Mesdames et Messieurs, je suis très heureux de recevoir, pour la première fois au quai d’Orsay, mon homologue italien, M. Giulio Terzi di Sant’Agata qui s’est entretenu également avec Jean Leonetti, le ministre chargé des Affaires européennes.
Nous avions déjà eu l’occasion de nous rencontrer à Bruxelles, bien sûr, mais aussi à Koweït où nous avions eu un premier contact très chaleureux. J’ai assuré M. Terzi de ma volonté de travailler le plus étroitement possible avec lui.
Pour nous, l’Italie est un partenaire tout à fait naturel, très proche, et pas simplement géographiquement. Nous avons beaucoup de choses à faire ensemble, d’abord pour construire une union économique renforcée autour de l’euro. Nous partageons la même volonté de faire en sorte que les deux traités en cours de discussion aujourd’hui soient adoptés le plus vite possible pour nous permettre de sortir de la crise qui fragilise actuellement nos économies.
Nous avons aussi abordé la coopération qui pourrait être la nôtre en direction du sud de la Méditerranée. Nous avons une connaissance particulière de ces pays qui sont nos voisins et nous sommes tout à fait déterminés à accompagner les transitions dans les pays arabes. Nous sommes aussi désireux d’avancer dans notre politique de sécurité et de défense commune en Europe. Nous poursuivrons, bien sûr, nos échanges dans tous ces domaines.
Je voudrais rappeler que l’Italie est le deuxième partenaire commercial de la France et que nous sommes très attachés à une relation forte avec ce grand pays voisin.
Nous allons poursuivre, je pense au cours du dîner, notre tour d’horizon sur la Syrie, sur l’Iran, sur le sud-Liban : beaucoup de questions sur lesquelles nous avons, là aussi, des approches communes mais aussi beaucoup d’informations à échanger.
En tout cas, soyez le bienvenu, bonne année.

Q - Quels sont actuellement les principaux problèmes à résoudre dans la perspective du prochain sommet européen ?

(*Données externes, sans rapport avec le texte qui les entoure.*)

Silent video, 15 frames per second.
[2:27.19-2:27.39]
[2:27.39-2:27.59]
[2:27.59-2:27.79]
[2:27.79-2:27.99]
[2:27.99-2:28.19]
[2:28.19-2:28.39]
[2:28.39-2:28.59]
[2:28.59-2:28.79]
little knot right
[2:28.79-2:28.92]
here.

R - La gravité de la crise est très forte. Il est donc impératif que nous respections le calendrier que nous nous sommes fixé et que ces traités puissent être conclus d’ici la fin du mois et être mis en place le plus vite possible. La crise n’attend pas.

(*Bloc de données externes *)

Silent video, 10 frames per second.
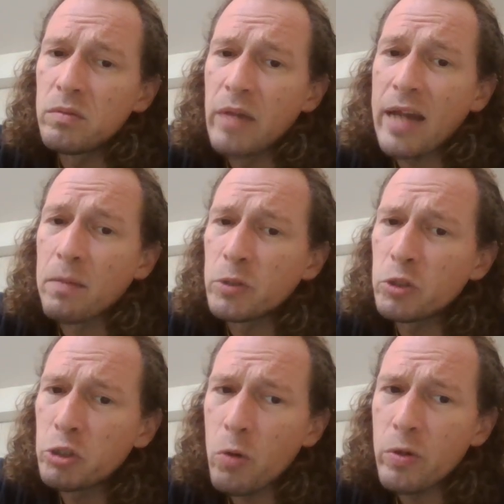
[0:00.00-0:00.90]
Animals
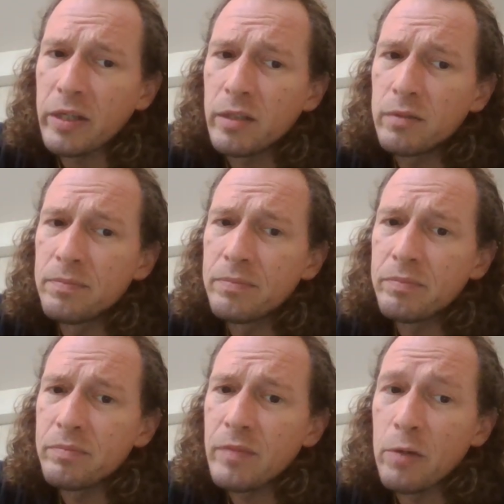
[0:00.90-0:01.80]
choking
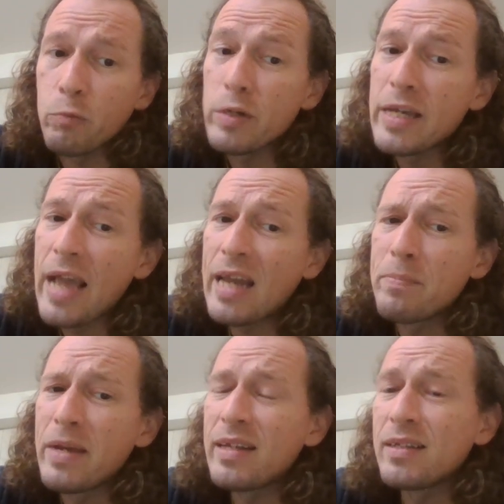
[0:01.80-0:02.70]
and
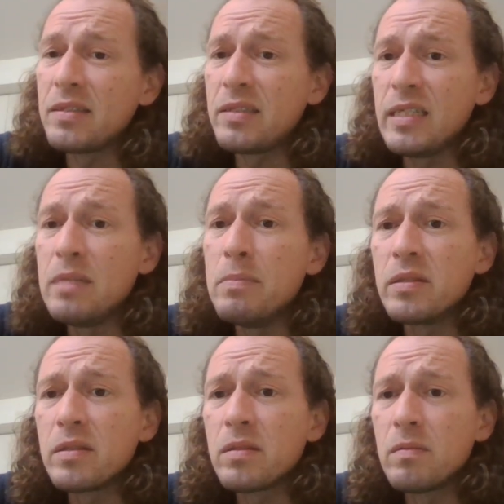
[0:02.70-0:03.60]
reanimating as demons.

Sur le fond, je crois pouvoir dire que les choses avancent bien et qu’il n’y a pas de difficultés majeures. Vous connaissez les trois volets du traité de renforcement de l’union économique. Il y a d’abord le volet de la gouvernance sur lequel je crois, il n’y a pas de problème. Il y a ensuite tout le volet «croissance, solidarité, convergence» qu’il faut nourrir et, enfin, le volet «discipline budgétaire». À cet égard, je pense qu’il faut s’en tenir aux décisions qui ont été prises le 9 décembre, y compris en ce qui concerne la dette, comme Giulio l’évoquait.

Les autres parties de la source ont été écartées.